Star TV’de Uğur Dündar’ın sunduğu Arena programına katılan Fenerbahçe, Galatasaray ve Trabzonspor başkanları, Süper Lig’in değerinin yükseldiğini belirterek 2010′da yapılacak yayın ihalesinde muammen bedelin en az 400 milyon doların üzerinde olması gerektiğini söylediler. Başkanların temennisi gerçekleşirse Süper Lig’in yayın geliri 15 yıl içinde 55 kat artmış olacak. 1994-95 sezonunda gerçekleştirilen ilk yayın ihalesinde sadece 7.2 milyon dolarlık bir gelir sağlanmıştı…
Havuz sisteminin olmadığı bu ilk ihalede maçlar Cine5, Atv, Show TV, Kanal D ve TGRT arasında paylaşılımıştı. Bir sonraki sezonda da bu parçalı yayıncılık sürmüş ama büyük bir kaosa neden olmuştu. 1996′dan itibaren maç yayınları bir yayıncı kuruluş tarafından alınmaya başlandı. Ancak bugün gelinen noktada futbolseverleri yine “parçalı bir maç yayıncılığı” dönemi bekliyor. Futbol kulüpleri lig maçlarının özet görüntülerinden mobile haklarına kadar ayrı ayrı paketler halinde satılmasını istiyor. Bu model halihazırda Avrupa’nın önde gelen büyük liglerinde de uygulanıyor ve kulüpler bu sayede büyük yayın gelirlerine sahip oluyor.
Federasyon Sıcak Bakıyor
Yayın gelirlerinin bütçeleri içindeki payının azlığından şikayet eden büyük kulüplerin başkanları, 2010 başında yapılacak yeni ihalede en aşağı 400 milyon dolarlık bir rakamın oluşmasını istiyor. Başkanlar bu açıdan Türkiye Futbol Federasyonu (TFF) ile sık sık konuyu görüşüyorlar.
Galatasaray Başkanı Adnan Polat, 400 milyon doların altında bir ihale bedelinin kabul edilemeyeceğini kaydederken, Fenerbahçe Başkanı Aziz Yıldırım da kulüp bütçelerinin büyüdüğünü, buna mukabil yayın gelirlerinin aynı oranda artmadığından şikayet etti. Yıldırım, Alman Bayern Münich’in özellikle maç yayınlarının çeşitli şekillerde kullanılmasından ekstra kazançlar elde ettiği hatırlatarak, benzeri adımların Türkiye’de de atılması gerektiğini söyledi.
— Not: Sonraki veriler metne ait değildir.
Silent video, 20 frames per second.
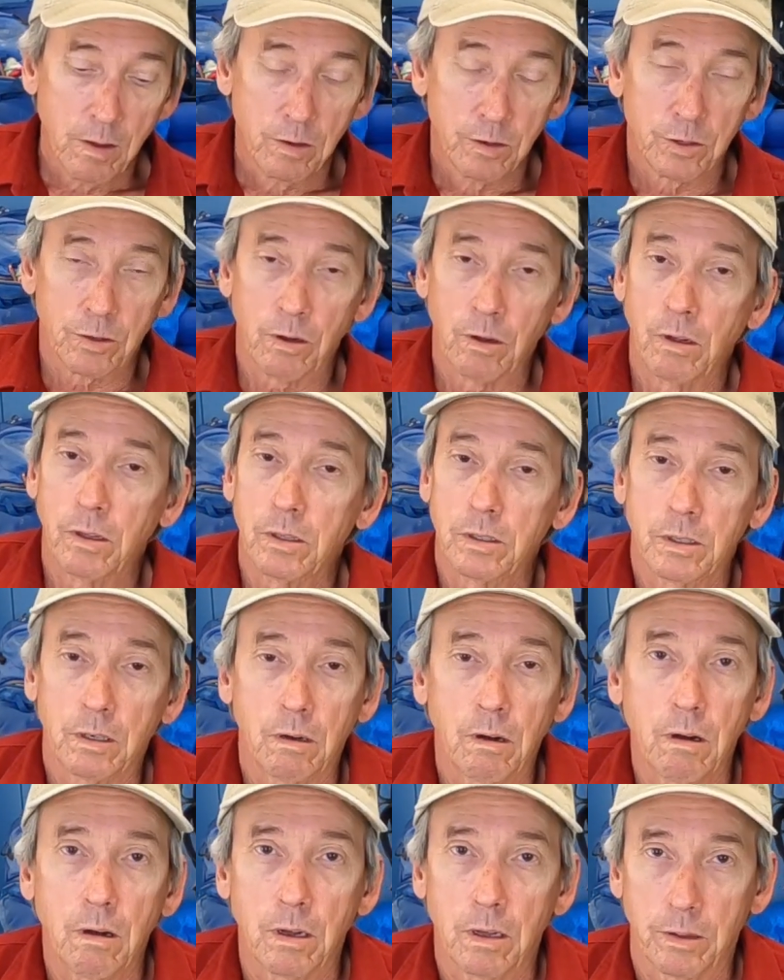So all in
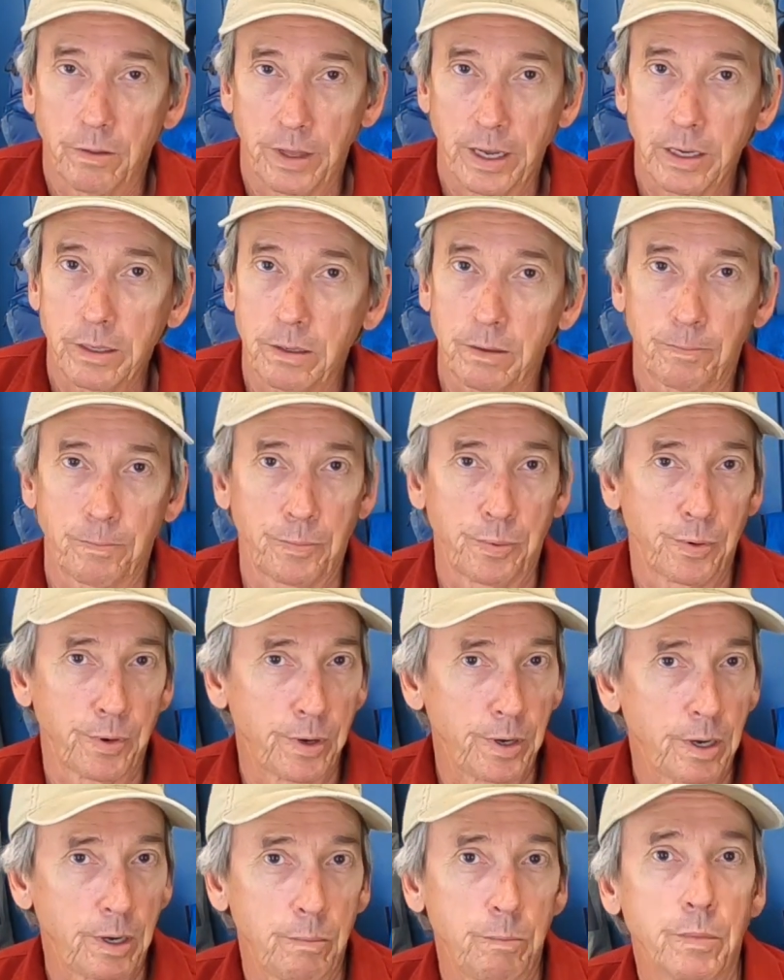all, that's
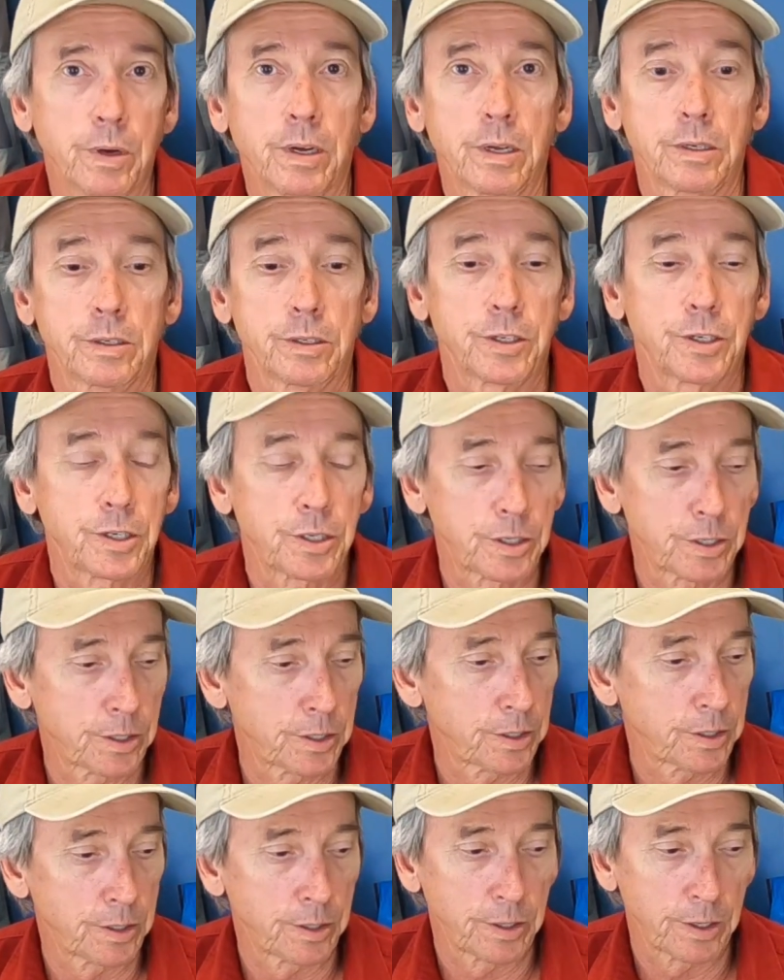pretty
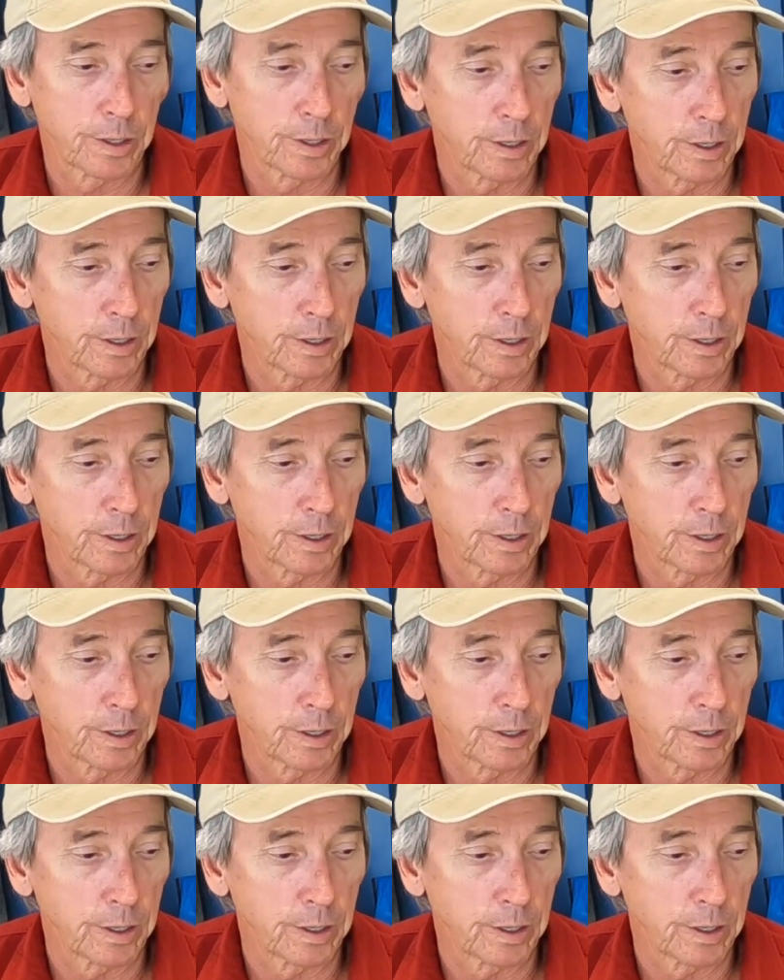much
Üç başkanın beyanları önümüzdeki yılın başında yapılacak ihalenin kıran kırana geçeceğini de ortaya koydu.
Aslında kulüpler uzun süredir yeni ihale için TFF ile görüş alışverişinde bulunuyor. Kulüpler Birliği, bugün yıllık 175 milyon dolar civarında olan maç yayın gelirlerinin düşük kaldığını ve yeni ihalede bu rakamın yıllık en az 400 milyon dolar olması için çalışıyor.
Söz konusu rakama ulaşmak için kulüpler, yayın haklarının ayrı ayrı paketler halinde satılmasını ve böylece birden fazla firmanın ihaleye katılımına olanak sağlanmasını istiyor. Zira 400 milyon doları tek bir firmadan değil, birden çok firmadan almanın daha kolay olacağını düşünüyorlar.
TFF Başkanı Mahmut Özgener de daha önce yaptığı açıklamalarda çeşitli alternatifler üzerinde durulduğunu belirterek, “Maçların iki ayrı paket halinde satılması ve IPTV haklarının ayrıca ihale edilmesi gibi konular üzerinde çalışılıyor” demişti. TFF bünyesinde oluşturulan bir komisyon ihale şartları üzerinde çalışmalarını sürdürüyor.
Muhammen Bedel Çok Kritik
Fenerbahçe Asbaşkanı Şekip Mosturoğlu, yeni ihalede önemli olanın muhammen bedel olduğunu vurgulayarak, “Bu rakamı iyi belirlemek lazım. Çok yüksek olursa ihaleye katılım az olur ve böylece rekabetçi bir ortam oluşmaz. Bu da ligin ve yayın ihalesinin değerini zedeler. Diğer yandan kulüpler ve federasyon da ligin marka değeri için iyi bir rakam oluşturmak istiyor. Federasyonun işi bu anlamda epey zor. Zira yüksek bir muammen bedelden ötürü ihale iptal olursa ligin marka değeri düşer” dedi.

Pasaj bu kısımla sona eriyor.